Si ripartirà proprio da qui. Da quel nucleo di giocatori che ha regalato grandissime gioie ai tifosi del Delfino e che si ripresenterà ai nastri di partenza nel 2019/2020 con un obiettivo chiaro: ritornare nella massima serie.

A guidare la squadra, però, non ci sarà più Giuseppe Pillon. Al suo posto è stato scelto Luciano Zauri, tecnico della Primavera ed ex difensore del Delfino nelle stagioni 2013 e 2014. Amante del gioco offensivo, Zauri avrà il compito di allestire una rosa competitiva insieme al neo ds Alessandro Bocchetti, anche lui in campo col Pescara nell'era Zeman.

Una rosa che avrà come obiettivo quello di lanciare una rincorsa alla promozione che già è iniziata coi primi colpi di mercato e che non lascerà indifferenti gli operatori di settore come Bet365, già pronti a studiare le possibili candidate per il passaggio in Serie A nella prossima stagione.

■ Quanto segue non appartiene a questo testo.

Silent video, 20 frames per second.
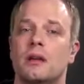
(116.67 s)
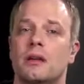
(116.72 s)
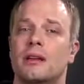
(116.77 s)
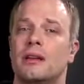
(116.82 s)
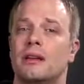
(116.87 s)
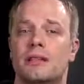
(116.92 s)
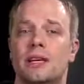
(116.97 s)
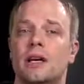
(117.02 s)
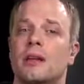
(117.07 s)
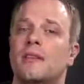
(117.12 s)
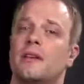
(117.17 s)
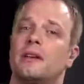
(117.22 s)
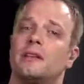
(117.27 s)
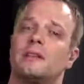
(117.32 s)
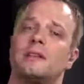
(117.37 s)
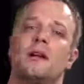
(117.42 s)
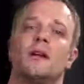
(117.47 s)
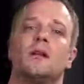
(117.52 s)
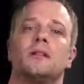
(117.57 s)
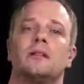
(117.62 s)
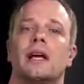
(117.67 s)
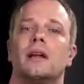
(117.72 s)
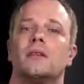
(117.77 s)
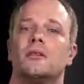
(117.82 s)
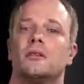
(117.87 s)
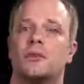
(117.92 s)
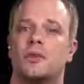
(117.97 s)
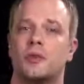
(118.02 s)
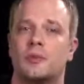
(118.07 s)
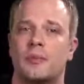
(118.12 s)
You can tell that it's an all
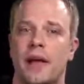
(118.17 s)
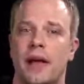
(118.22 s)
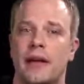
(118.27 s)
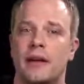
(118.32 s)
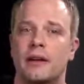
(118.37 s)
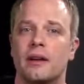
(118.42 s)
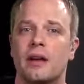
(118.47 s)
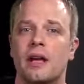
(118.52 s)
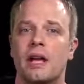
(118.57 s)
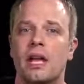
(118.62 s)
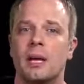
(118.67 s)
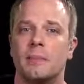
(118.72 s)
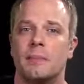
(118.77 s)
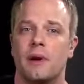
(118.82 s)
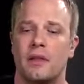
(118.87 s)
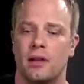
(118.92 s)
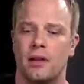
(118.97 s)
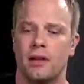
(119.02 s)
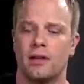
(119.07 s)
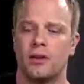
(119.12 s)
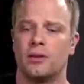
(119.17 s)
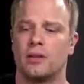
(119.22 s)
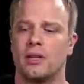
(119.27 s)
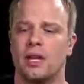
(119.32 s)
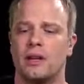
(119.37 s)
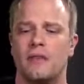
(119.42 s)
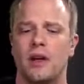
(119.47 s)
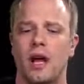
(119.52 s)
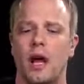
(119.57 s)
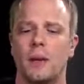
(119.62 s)
downstroke pattern by the little
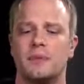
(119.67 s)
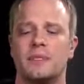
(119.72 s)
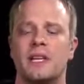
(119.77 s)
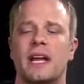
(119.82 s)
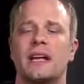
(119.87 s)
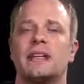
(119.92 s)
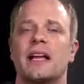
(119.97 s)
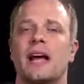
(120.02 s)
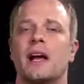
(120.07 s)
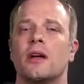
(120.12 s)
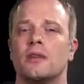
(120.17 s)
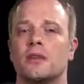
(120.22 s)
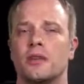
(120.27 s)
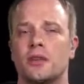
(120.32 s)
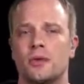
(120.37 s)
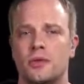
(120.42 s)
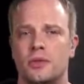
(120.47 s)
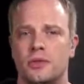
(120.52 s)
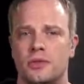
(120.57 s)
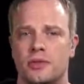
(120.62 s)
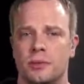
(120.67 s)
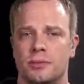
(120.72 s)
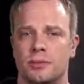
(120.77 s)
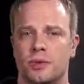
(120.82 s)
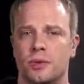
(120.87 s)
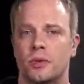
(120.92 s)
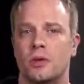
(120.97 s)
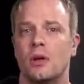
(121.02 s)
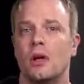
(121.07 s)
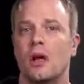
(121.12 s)
kind of upside down U
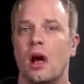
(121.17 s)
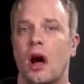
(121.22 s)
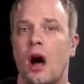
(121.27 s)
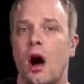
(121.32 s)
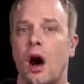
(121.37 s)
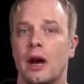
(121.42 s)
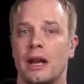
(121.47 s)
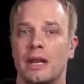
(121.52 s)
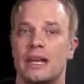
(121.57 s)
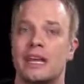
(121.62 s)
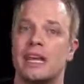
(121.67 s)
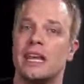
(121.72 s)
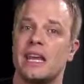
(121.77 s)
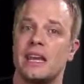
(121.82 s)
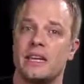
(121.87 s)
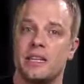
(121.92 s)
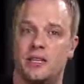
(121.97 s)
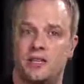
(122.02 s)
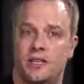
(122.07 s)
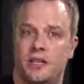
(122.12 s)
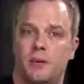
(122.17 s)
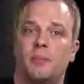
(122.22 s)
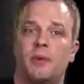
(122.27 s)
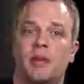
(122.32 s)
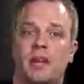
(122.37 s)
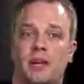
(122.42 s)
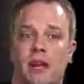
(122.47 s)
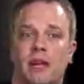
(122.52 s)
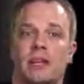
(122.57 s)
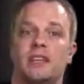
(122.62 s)
symbol on each
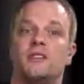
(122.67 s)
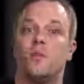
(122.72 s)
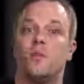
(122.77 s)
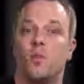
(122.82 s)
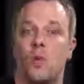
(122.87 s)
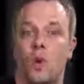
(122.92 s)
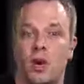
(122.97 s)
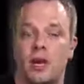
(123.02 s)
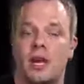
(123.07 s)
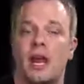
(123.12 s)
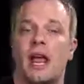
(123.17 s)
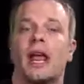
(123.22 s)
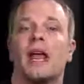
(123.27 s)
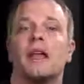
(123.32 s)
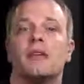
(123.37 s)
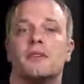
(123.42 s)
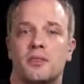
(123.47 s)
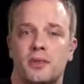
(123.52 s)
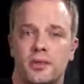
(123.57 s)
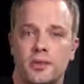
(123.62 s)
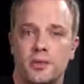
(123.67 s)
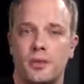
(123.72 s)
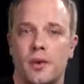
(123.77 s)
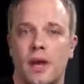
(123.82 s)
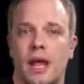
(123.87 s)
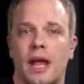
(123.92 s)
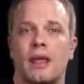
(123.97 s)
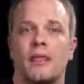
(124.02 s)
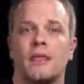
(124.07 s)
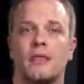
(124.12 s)
beat, 1 and 2
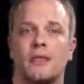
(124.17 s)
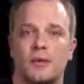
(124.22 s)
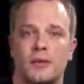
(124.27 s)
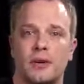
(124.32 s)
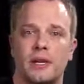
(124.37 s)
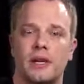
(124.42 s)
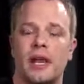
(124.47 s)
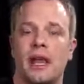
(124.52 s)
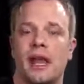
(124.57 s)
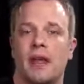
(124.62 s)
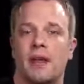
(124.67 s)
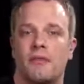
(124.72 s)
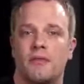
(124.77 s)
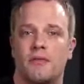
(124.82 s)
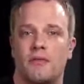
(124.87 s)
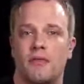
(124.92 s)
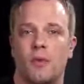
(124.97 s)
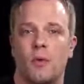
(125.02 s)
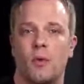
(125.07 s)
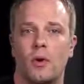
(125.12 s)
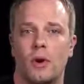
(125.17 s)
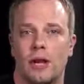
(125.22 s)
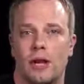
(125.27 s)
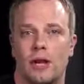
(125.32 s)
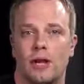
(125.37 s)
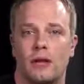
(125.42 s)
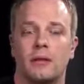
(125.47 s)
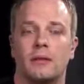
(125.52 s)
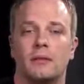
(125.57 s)
and 3 and 4 and.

I primi nomi finiti sul taccuino del ds sono quelli di due giovani della Fiorentina. Uno è Riccardo Sottil, già in rosa dallo scorso gennaio e per cui si va verso il rinnovo del prestito. Il secondo è Luca Ranieri, quest'anno ottimo protagonista con la maglia del Foggia e colonna della Nazionale Under 20.

Sempre per quanto riguarda il reparto arretrato fari puntati anche su Martin Valjent, difensore classe '95 del Chievo pronto al ritorno in Italia dopo una buona annata al Maiorca.

Tutta da definire la situazione di molti dei protagonisti della cavalcata di questa stagione. Se Leonardo Mancuso dopo un'annata straordinaria potrebbe rientrare alla Juventus per provare a giocarsi le sue chance di rimanere in Serie A, si va verso l'estensione dei prestiti di Davide Bettella e dello stesso Sottil e verso la conferma in rosa dei veterani Campagnaro, Del Grosso, Scognamiglio e Bellini.

Per rinforzare centrocampo e attacco sono due i profili individuati da Bocchetti: quello del centrocampista classe 1999 dell'Inter Gabriele Zappa e quello dell'esterno offensivo classe 1997 della Robur Siena Lorenzo di Livio.